Initial popularity has proved promising, as most players do not even ask for prizes or prize tickets.
Jackson, New Jersey, September 6 – One of the largest theme park operators in the world has installed a new feature in its gaming arcades and contest booths in which contestants don a boxing glove and punch a Nazi in the mouth.
Punch A Nazi was installed over the weekend at Six Flags Great Adventure, and company executives intend to open similar attractions in other Six Flags parks through the year, in addition to licensing the game for use by other theme park operators. Initial popularity has proved promising, they reported Wednesday, with most players not even asking for prizes or prize tickets.
“We have folks lined up to play, and sometimes one or two ask what you have to do to win a prize, but most just pay money, punch the Nazi, and leave – or get back in line to do it again,” noted park staff member Anne Tiffa. “Technically, you’re supposed to punch the Nazi in the mouth hard enough for a bell to ring, but nobody seems to care.”

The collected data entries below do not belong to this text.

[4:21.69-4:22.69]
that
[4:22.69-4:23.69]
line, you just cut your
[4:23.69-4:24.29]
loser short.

The attraction has proved so popular, in fact, that park management installed all seven units in locations around the facility, instead of keeping two in storage as backup in case one of the others malfunctioned. Visitors spoke positively of playing the game.

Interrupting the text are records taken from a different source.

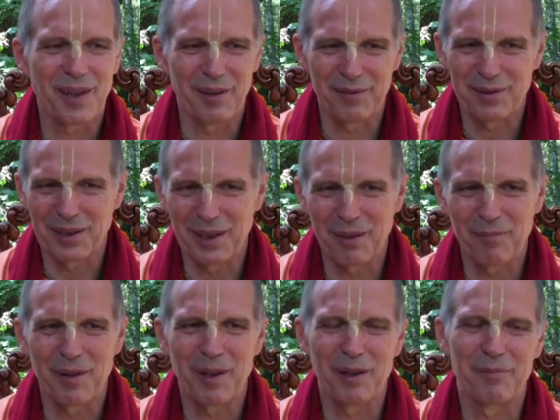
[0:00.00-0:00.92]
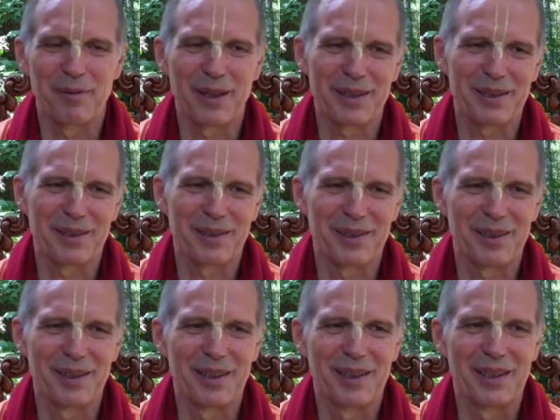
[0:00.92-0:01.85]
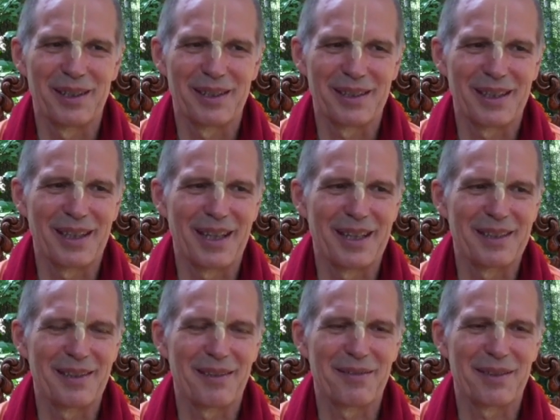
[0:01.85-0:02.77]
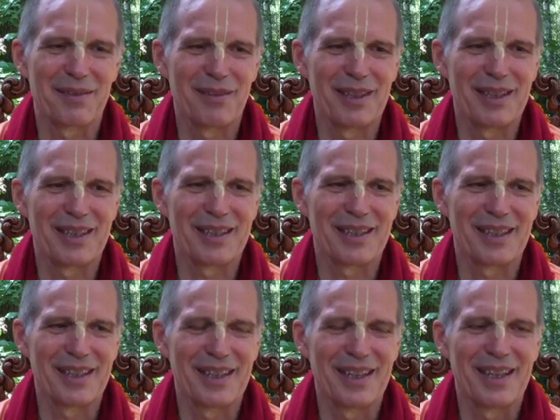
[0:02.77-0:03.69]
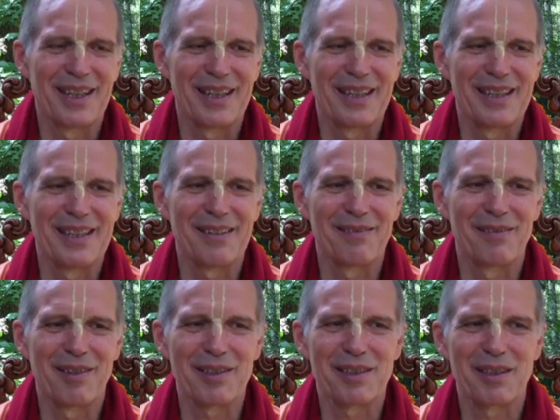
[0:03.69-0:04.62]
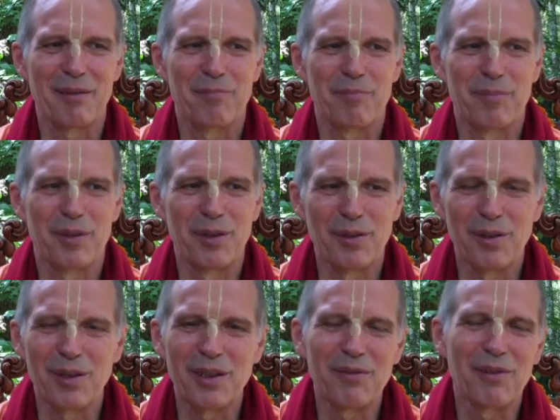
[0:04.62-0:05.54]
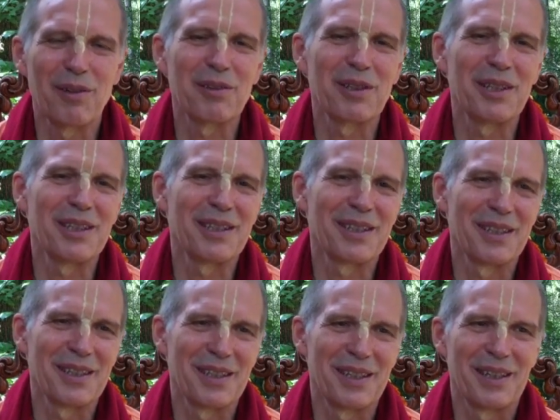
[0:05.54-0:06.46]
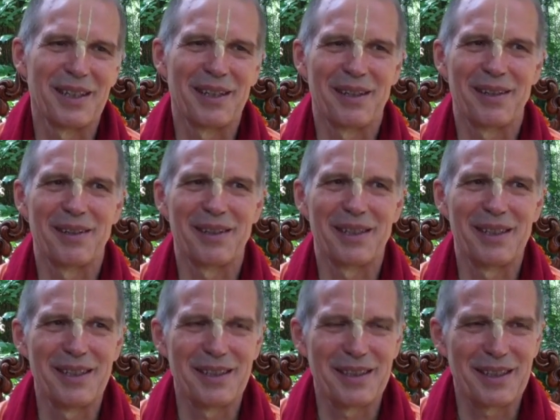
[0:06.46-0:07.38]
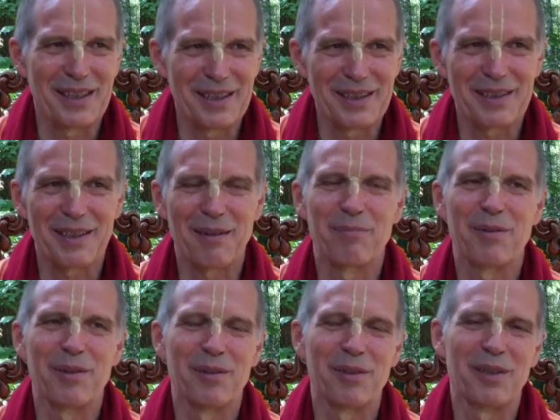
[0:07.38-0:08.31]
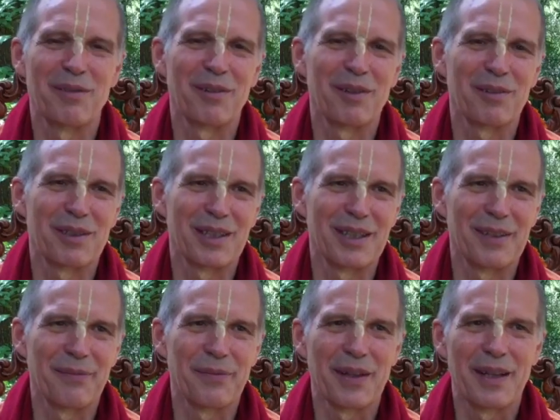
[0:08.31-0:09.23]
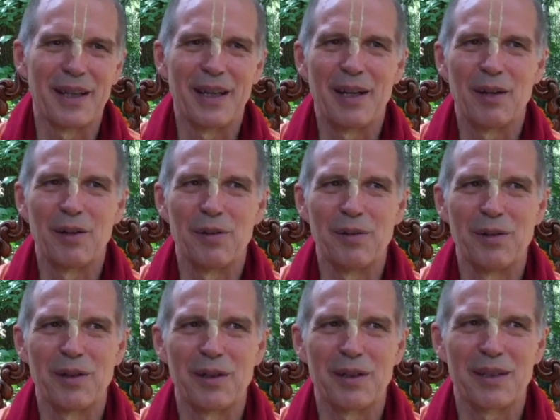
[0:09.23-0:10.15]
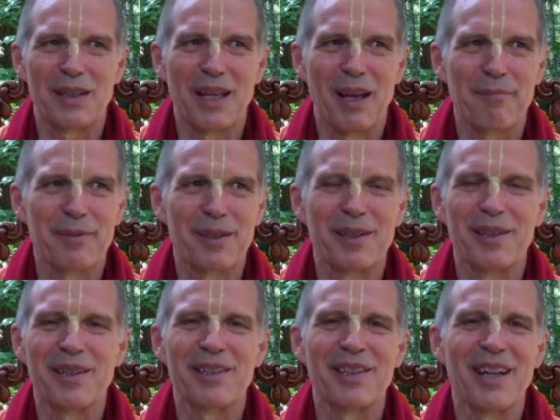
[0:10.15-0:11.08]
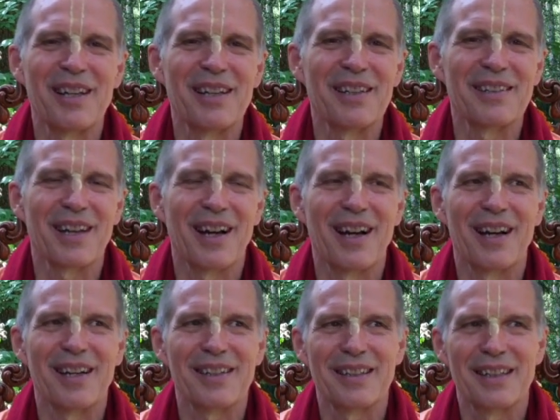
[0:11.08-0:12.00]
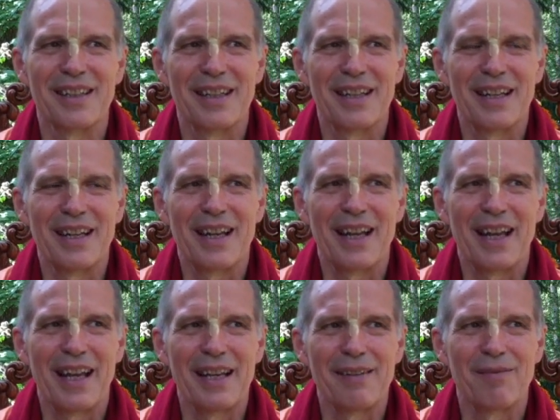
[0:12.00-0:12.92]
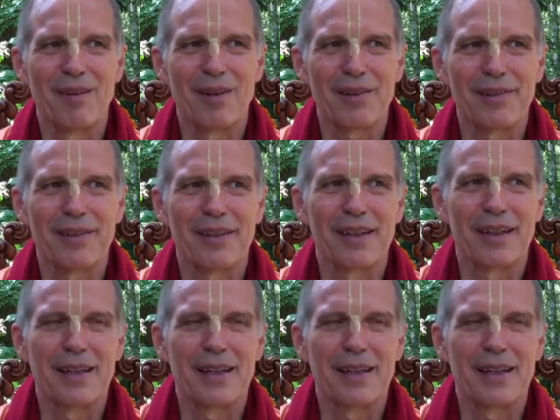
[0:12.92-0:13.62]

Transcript: of Srila Prabhupada to the land of Sweden, he was a pure devotee, or he is a pure devotee, who kept Krishna in his heart and was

“You don’t get to punch Nazis around here very much,” lamented Lynne de Sarsur of Brooklyn. “I’m glad someone is doing something about that.”
The seven Nazis for punching include famous figures such as Hernmann Göring, Adolph Hitler, Heinrich Himmler, and Rudolph Höss, along with less-well-known Nazis such as Reynard Heidrich, Martin Bormann, and Richard Spencer. Park personnel report that the last, despite Spencer’s relative impotence in the annals of Nazism, and in general, attracts by far the longest lines.
Six Flags has shown astuteness before in the same realm: after the Charlottesville, Virginia episode in which a white supremacist drove a car into anti-fascist protesters, the company announced it will no longer fly the Confederate flag on any of its properties. Following a 2015 mass shooting in Charleston, South Carolina, in which a white supremacist killed nine people, the company decided not to fly the familiar Confederate battle flag. The new attractions, however, mark a transition from acting to prevent public relations problems to monitoring current political trends for marketing purposes.
An officer of Six Flags told reporters no such attraction would be opened featuring famous Communist dictators such as Stalin, Pol Pot, and Mao, as the public would consider such games incitement to violence against socialists.